BEGIN

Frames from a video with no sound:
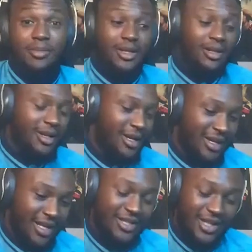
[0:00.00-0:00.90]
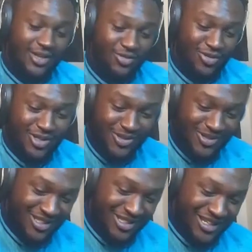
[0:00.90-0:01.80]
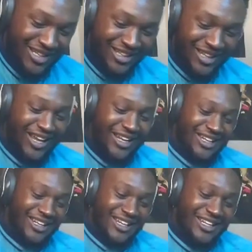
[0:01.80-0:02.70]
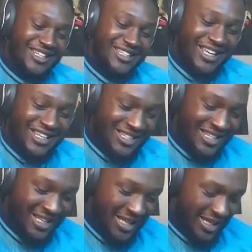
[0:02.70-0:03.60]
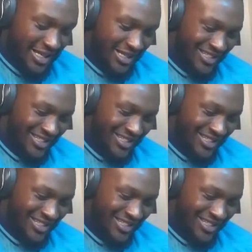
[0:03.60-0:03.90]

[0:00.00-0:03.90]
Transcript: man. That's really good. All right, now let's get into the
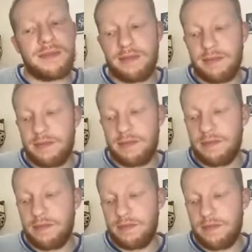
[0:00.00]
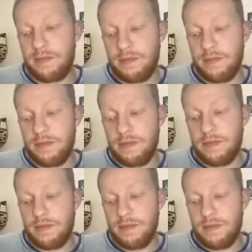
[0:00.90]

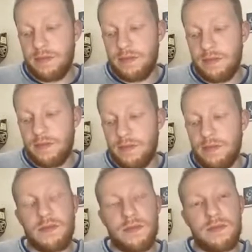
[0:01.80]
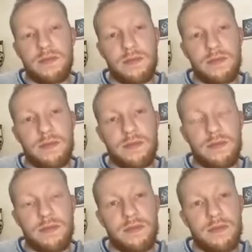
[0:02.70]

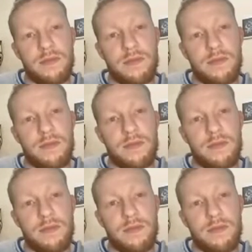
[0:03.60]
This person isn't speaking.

END

TASK TO CARRY OUT:
Set down the full listing above with its wording unchanged. Leave out its images.

SOLUTION TO THE EXERCISE:
Frames from a video with no sound:
[0:00.00-0:00.90]
[0:00.90-0:01.80]
[0:01.80-0:02.70]
[0:02.70-0:03.60]
[0:03.60-0:03.90]

[0:00.00-0:03.90]
Transcript: man. That's really good. All right, now let's get into the
[0:00.00]
[0:00.90]

[0:01.80]
[0:02.70]

[0:03.60]
This person isn't speaking.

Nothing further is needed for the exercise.